Première rencontre ratée avec Benjamin de Rothschild
En 1993, à Paris, elle travaille avec l’une des sociétés deBenjamin de Rothschild, fils unique du baron Edmond et de son épouse, l’actrice Nadine Tallier. Son interlocuteur organise une rencontre. . . ratée. Ce jour-là, « Benjamin est arrivé avec son jean crotté». Quant à elle, chaperonnée par sa mère qui arrivait de Rome, elle ne garde de cette première entrevue que l’image d’un homme « bourru ». Mais Benjamin de Rothschild la rappelle et lui donne rendez-vous chez lui cette fois, dans le somptueux hôtel particulier de la famille, situé rue de l’Elysée. Elle vous raconte cet épisode en imitant son mari, prenant tout à coup une voix grave – moqueuse, attachante. Ce soir-là, il la reçoit… dans sa salle de bains et l’emmène dîner sur une péniche. « Nous sommes restés scotchés », avoue-t-elle. Mais le milliardaire nelui passe pas pour autant la bague au doigt… Lorsqu’elle annonce la nouvelle de son idylle à ses parents, ils s’écrient : « Oh ! ma pauvre! » Finalement, elle deviendra officiellement baronne alors qu’elle est enceinte de sa seconde fille. Deux autres filles naîtront… « Un Rothschild qui n’est pas riche, pas juif, pas philanthrope, pas banquier, pas travailleur et qui ne mène pas un certain train de vie, n’est pas un véritable Rothschild », disait le baron Edmond. Ariane ne se convertira pourtant pas au judaïsme. Ses filles, elle les laisse libres de choisir… quoique… comme le lui a dit un jour sa fille aînée: « Quand on s’appelle Rothschild, on ne peut être que juif. » Elle se souvient avec émotion de son beau-père, décédé en 1997, avec lequel elle dînait en tête-à-tête. « Il disait : « On est ce que l’on fait. » Il m’impressionnait beaucoup. Il n’avait aucun a priori de classe sociale. C’était un vrai esthète. » On sent poindre chez elle une certaine fierté, dénuée d’arrogance, à l’idée de faire partie de cette lignée internationalement connue, dont le nom évoque puissance et richesse : « C’est fascinant, il y a le poids du passé. Il faut être à la hauteur de ceux qui vous ont précédé. » C’est elle, sans doute, qui évoque le mieux les valeurs familiales – Unité, Intégrité, Activité – qui ont forgé la dynastie depuis sept générations et répète les mots qui rassurent : « respect », « morale », « pérennité ». A-t-elle appliqué les conseils de sa belle-mère, la baronne Nadine
de Rothschild, auteur de best-sellers aussi inoubliables que Femme un jour femme toujours ou encore Bonnes manières, pour persuader son fils de lui transmettre les rênes de la compagnie ? « Ma belle-mère a réagi moyennement », lâche-t-elle. Et elle n’est pas la seule. L’autre branche parisienne des Rothschild, dirigée par David, aurait accueilli avec une certaine réserve cette « pièce rapportée ». « Les Rothschild sont très conservateurs; confie un proche. Pour certains membres de la famille, les femmes doivent rester à la maison et s’occuper des enfants. » Mais si Ariane aime passer tout son temps libre avec ses quatre filles, elle n’ est pas femme à s’effacer derrière un homme. « Je voulais travailler ! » et elle le fait rapidement comprendre à son mari enposant cet ultimatum : « Ou dans tes banques ou dans une autre. »

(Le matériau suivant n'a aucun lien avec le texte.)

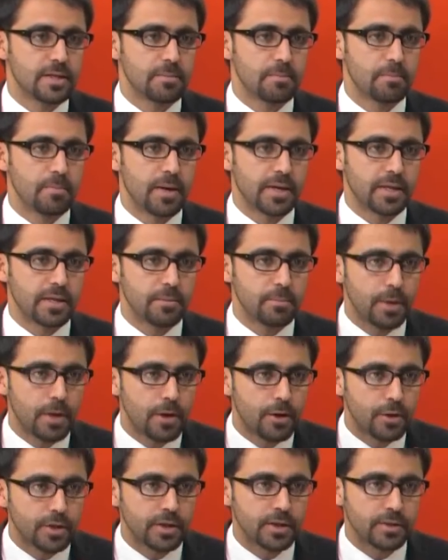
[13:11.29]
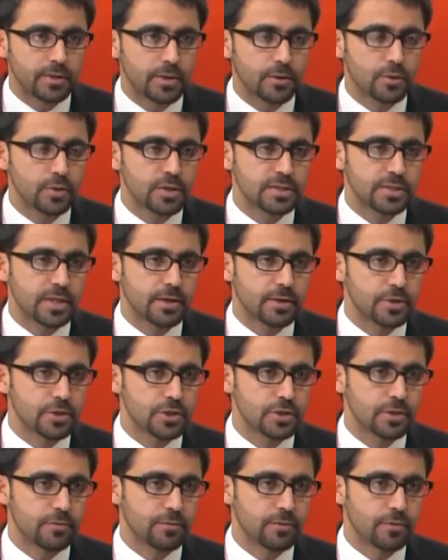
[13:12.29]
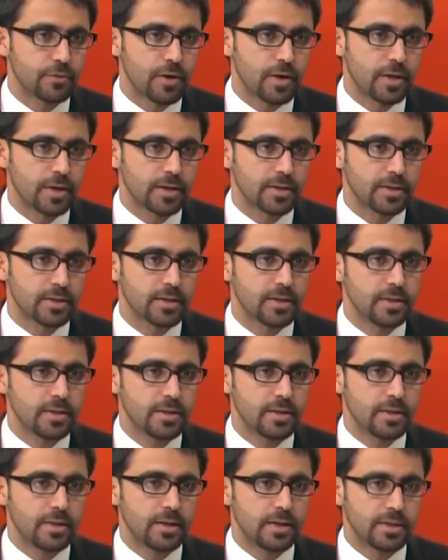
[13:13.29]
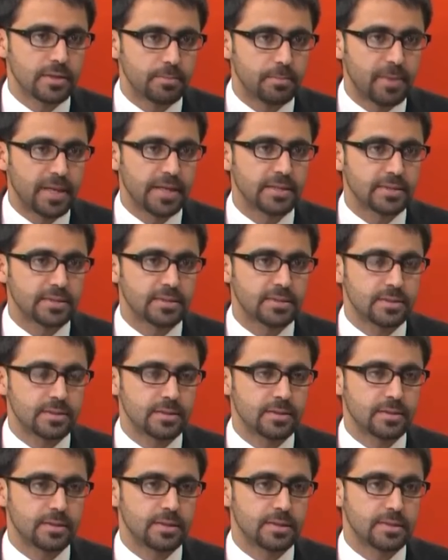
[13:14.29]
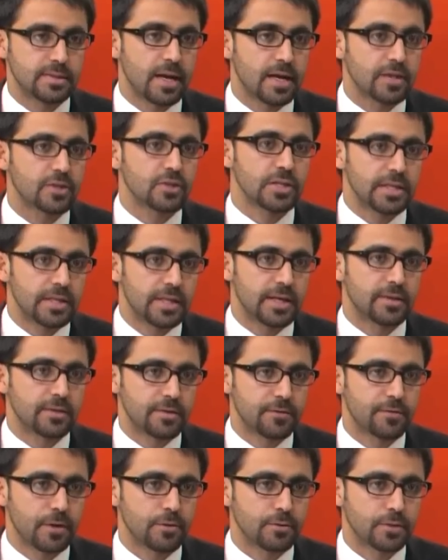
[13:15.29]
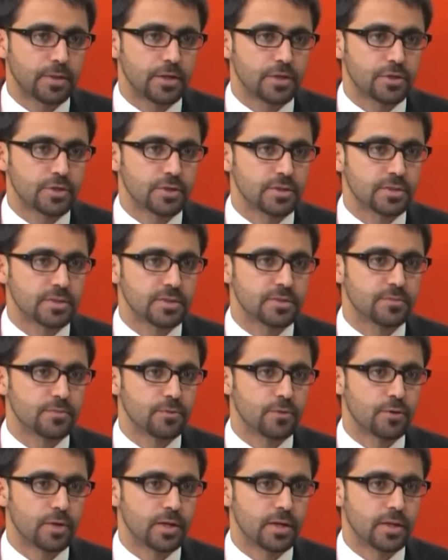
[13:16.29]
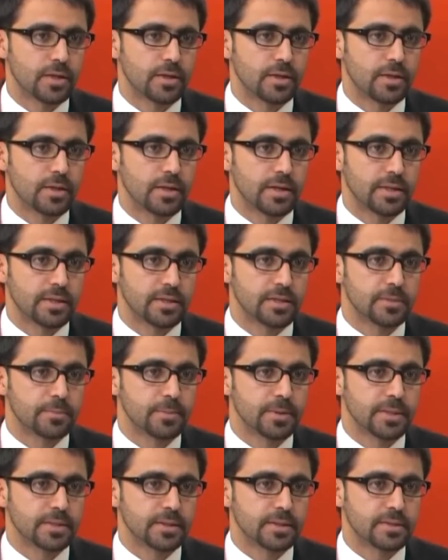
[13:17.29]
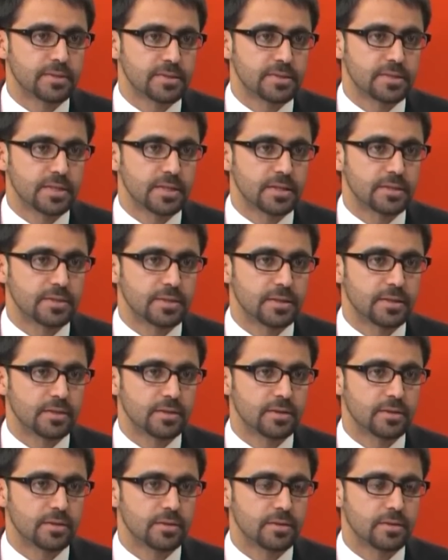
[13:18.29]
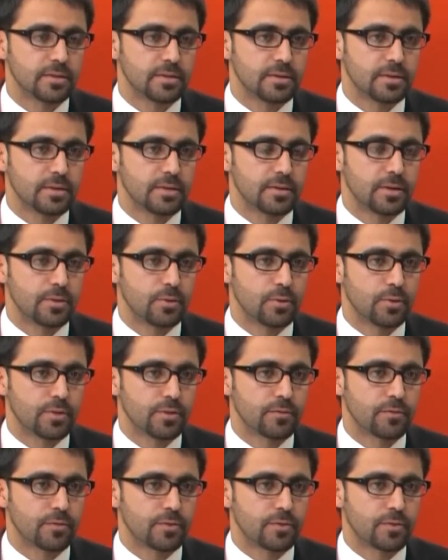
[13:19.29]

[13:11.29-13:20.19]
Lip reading: by empowering the Kurdistan region of Iraq, it's actually laying the foundations for an independent state in the north of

Une fonceuse qui avance vite et casse un peu de porcelaine
Longtemps chargée des activités non financières du groupe, elle est, depuis 2009,vice-présidente de la holding familiale. Alors, intrigante ou femme moderne? Elle l’avoue avec une pointe d’amertume : «Ma démarche a été mal comprise. Les réactions ont été excessivement misogynes. Les gens essayent de trouver des motivations malsaines.» Il y a ceux qui la soupçonnent de vouloir prendre le contrôle du groupe et les autres qui raillent son statut de « femme de », évoquant son manque d’expérience. «Je ne veux pas prendre la place de Benjamin. Ils ne comprennent pas la confiance et la liberté qu’il m’accorde. Nous sommes un couple atypique. » Là réside le secret de leur réussite: lui, l’héritier hyperdoué selon ses collaborateurs, le financier brillant mais incontrôlable, passionné de voile et de voitures de course, elle, l’épouse plus structurée, plus fiable, « la bonne élève fantaisiste » comme elle se définit elle-même. « Si elle était incompétente, je ne l’aurais pas mise là», argue son mari. Façon de préparer la succession féminine ? « Benjamin me répétait : « Tu ne te rends pas compte du poids que c’est, il y a des jours où c’est horrible ». » Quelques années plus tard, elle confirme : «Vous avez une liberté relative, on est responsable de 3 000 personnes. » Mais d’autres capitaines mènent aussi la barque : « Le bureau de Michel Cicurel – le sémillant président du directoire du groupe – est à huit mètres du sien », précise un proche. « Entrer dans une salle de conseil et se retrouver la seule femme est impressionnant, confie-t-elle, mais j’aime les affaires. » Son rôle? « Travailler à créer de vraies synergies entre les entités du groupe », même si elle reconnaît qu’elle fait face à des réticences. « Ils se sentent menacés », regrette-t-elle. « Elle les perturbe, confirme un collaborateur. Ariane est une fonceuse, elle avance vite et fort; parfois, elle casse un peu de porcelaine. »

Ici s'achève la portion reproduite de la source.